Here is what is known about the programming language Quylthulg.
Quylthulg:

-   is a programming language;
-   is named Quylthulg;
-   was designed by Chris Pressey;
-   does *not*, quite apart from prevailing trends in programming
    practice, shun the use of `goto`;
-   is, however, somewhat particular about *where* `goto` may be used
    (`goto` may only occur inside a data structure);
-   is purely functional (in the sense that it does not allow
    "side-effectful" updates to values);
-   forbids recursion;
-   provides but a single looping construct: `foreach`, which applies an
    expression successively to each value in a data structure;
-   is Turing-complete; and
-   boasts an argument-less macro expansion facility (in which recursion
    is also forbidden.)

Syntax
------

The syntax for identifiers draws from the best parts of the esteemed
languages BASIC and Perl. Like Perl, all identifiers must be preceded by
a `$` symbol, and like BASIC, all identifiers must be followed by a `$`
symbol. Well, OK, that's for strings anyway, but we don't care about
their types really, so we use `$` for everything. (Also, studies show
that this syntax can help serious TeX addicts from "bugging out".)

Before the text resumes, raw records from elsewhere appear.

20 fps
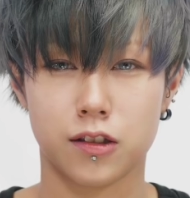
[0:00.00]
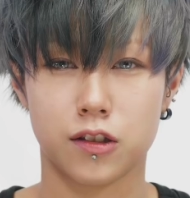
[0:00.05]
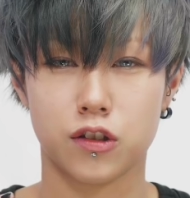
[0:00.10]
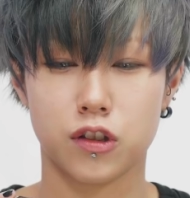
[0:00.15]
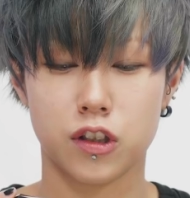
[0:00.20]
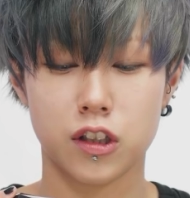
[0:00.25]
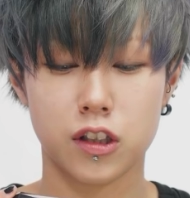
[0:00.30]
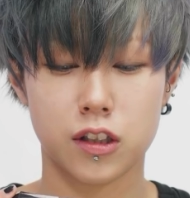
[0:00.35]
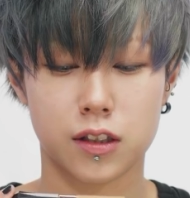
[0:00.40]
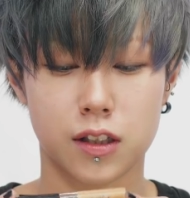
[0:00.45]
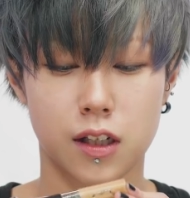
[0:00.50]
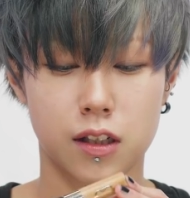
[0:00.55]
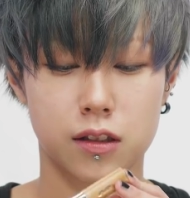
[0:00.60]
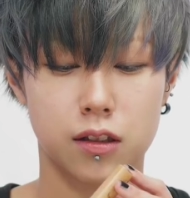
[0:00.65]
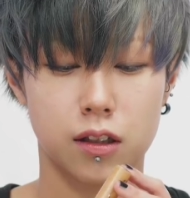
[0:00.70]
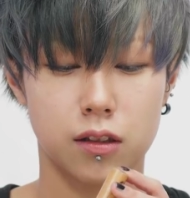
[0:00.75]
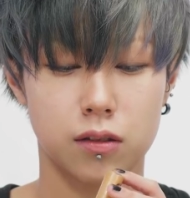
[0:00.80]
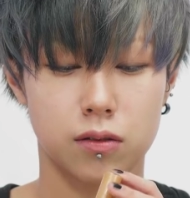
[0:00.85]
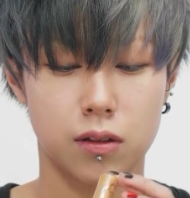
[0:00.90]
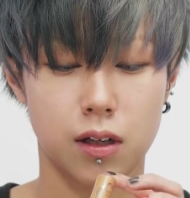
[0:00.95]
次に使っ
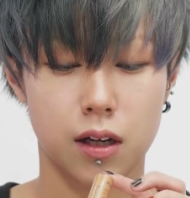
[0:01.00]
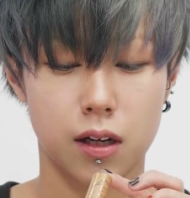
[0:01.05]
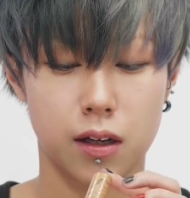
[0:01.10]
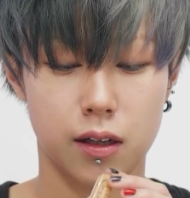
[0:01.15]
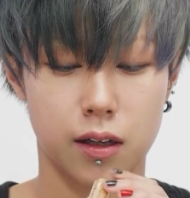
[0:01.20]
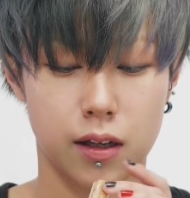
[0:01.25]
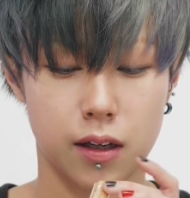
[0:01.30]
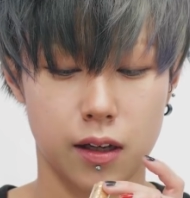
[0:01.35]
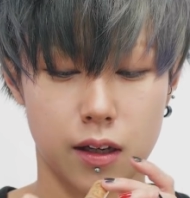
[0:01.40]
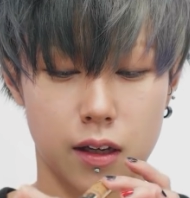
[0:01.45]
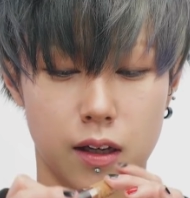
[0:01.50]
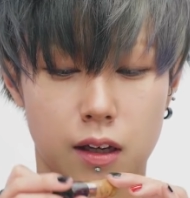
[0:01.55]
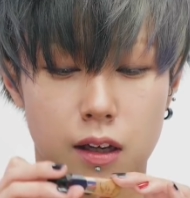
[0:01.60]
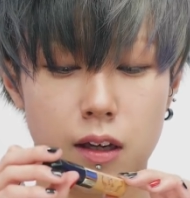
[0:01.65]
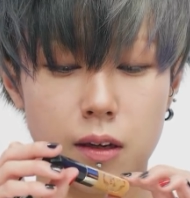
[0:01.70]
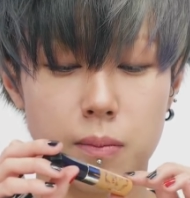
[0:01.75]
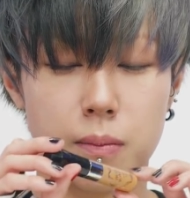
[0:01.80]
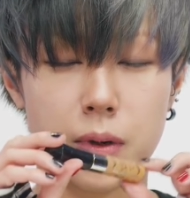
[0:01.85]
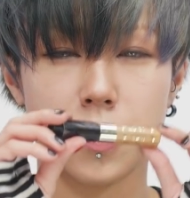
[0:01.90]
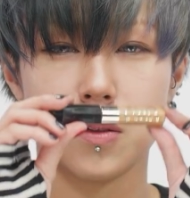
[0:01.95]
たのが、
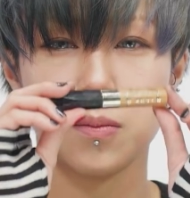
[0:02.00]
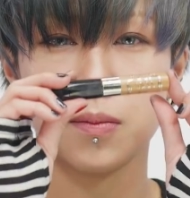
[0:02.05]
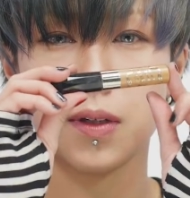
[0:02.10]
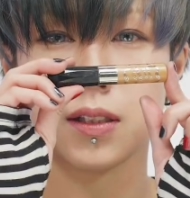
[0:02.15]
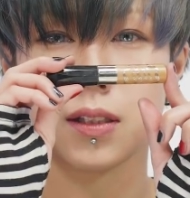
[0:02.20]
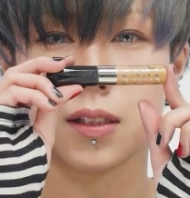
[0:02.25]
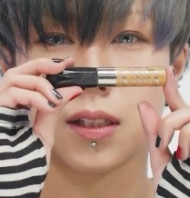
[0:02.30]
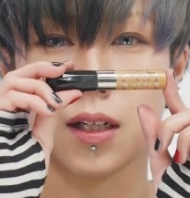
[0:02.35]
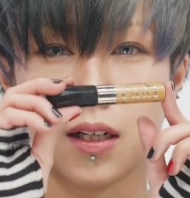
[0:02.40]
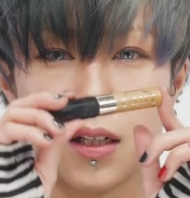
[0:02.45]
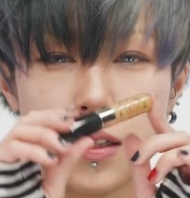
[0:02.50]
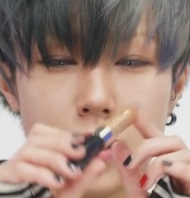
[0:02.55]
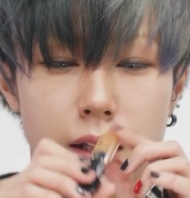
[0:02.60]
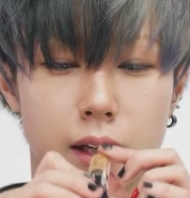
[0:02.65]
えー、眉マスカラ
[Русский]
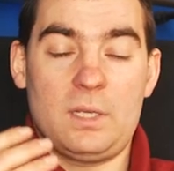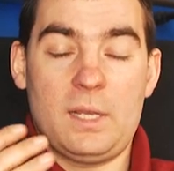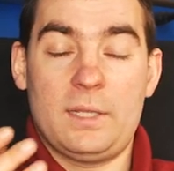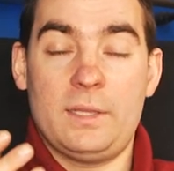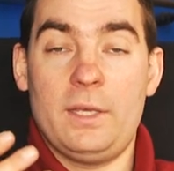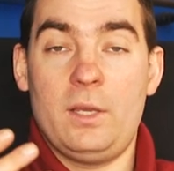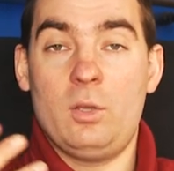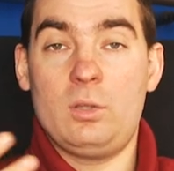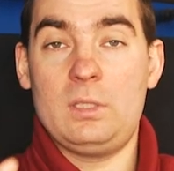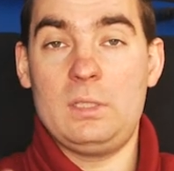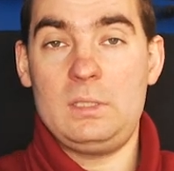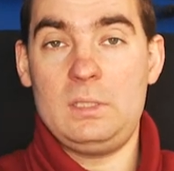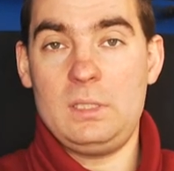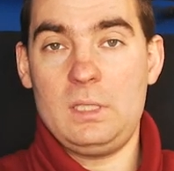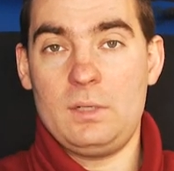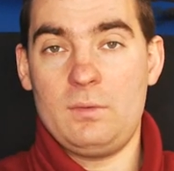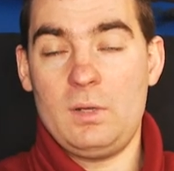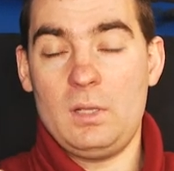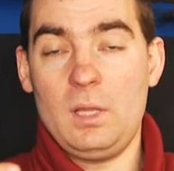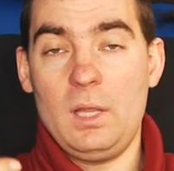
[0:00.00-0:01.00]
когда ее
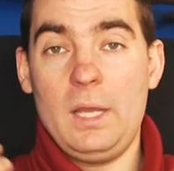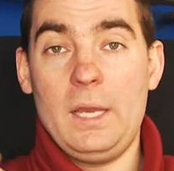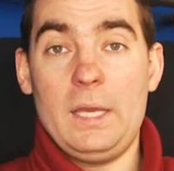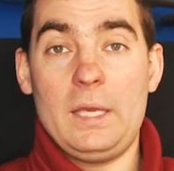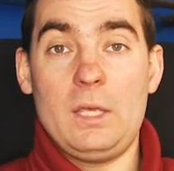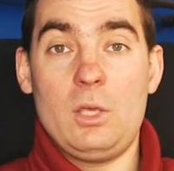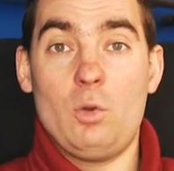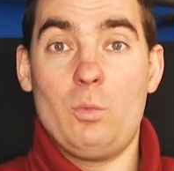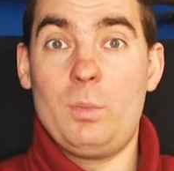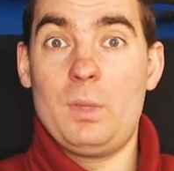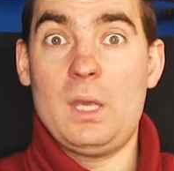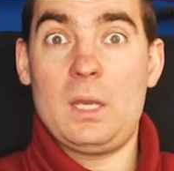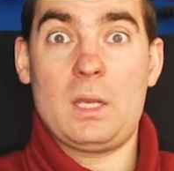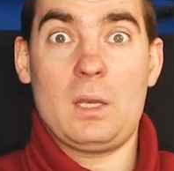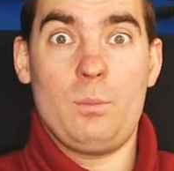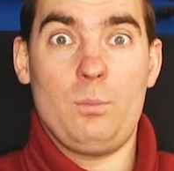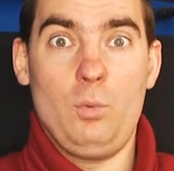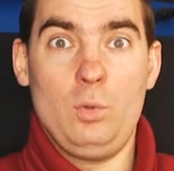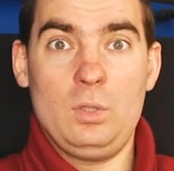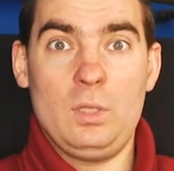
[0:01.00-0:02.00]
тестировал, и у меня
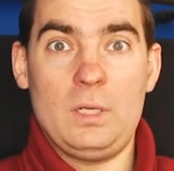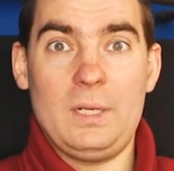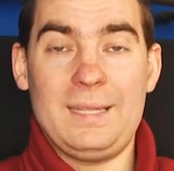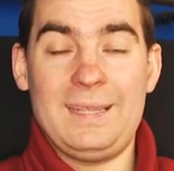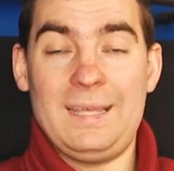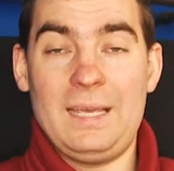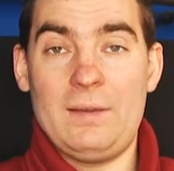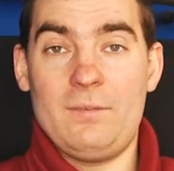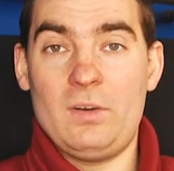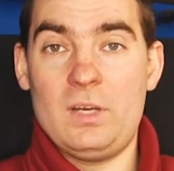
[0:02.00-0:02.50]
компьютер не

A nice practical upshot of this is that identifier names may contain any
characters whatsoever (excepting `$`), including whitespace.

Because of this, the syntax for string literals can be, and is, derived
from the syntax for identifiers. A string literal is given by a `~`
followed by an identifier; the textual content of the name of the
identifier is used as the content of the string literal. A string
literal consisting of a single `$` symbol is given by `~~`.

Many find the syntax for labels to be quite sumilar to that for
identifiers. (Some even find it to be quite similar.) Labels are
preceded and followed by `:` symbols, and may contain any symbol except
for `:`.

Syntax for binary operations follows somewhat in the footsteps of the
identifier syntax. It is a combination of prefix, infix, and postfix
syntax, where the two terms must be preceeded, followed, and seperated
by the same symbol. We call this notation *panfix*. It is perhaps worth
noting that, like postfix, panfix does not require the deployment of
arcane contrivances such as *parentheses* to override a default operator
precedence. At the same time, panfix allows terms to be specified in the
same order and manner as infix, an unquestionably natural and intuitive
notation to those who have become accustomed to it.

So, we give some examples:

    *+1+2+*3*
    &~$The shoes are $&&~~&~$9.99 a pair.$&&

The first example might be stated as (1+2)\*3 in conventional, icky
parenthesis-ful notation, and evaluates to 9. The second evaluates to
the string "The shoes are $9.99 a pair."

There are no unary operators in Quylthulg. (Note that `~` isn't really a
unary operator, actually not an operator at all, because it must be
followed by an identifier, not an expression. Well, maybe it's a special
kind of operator then, an identifier-operator perhaps. But you see what
I'm getting at, don't you? Hopefully not.)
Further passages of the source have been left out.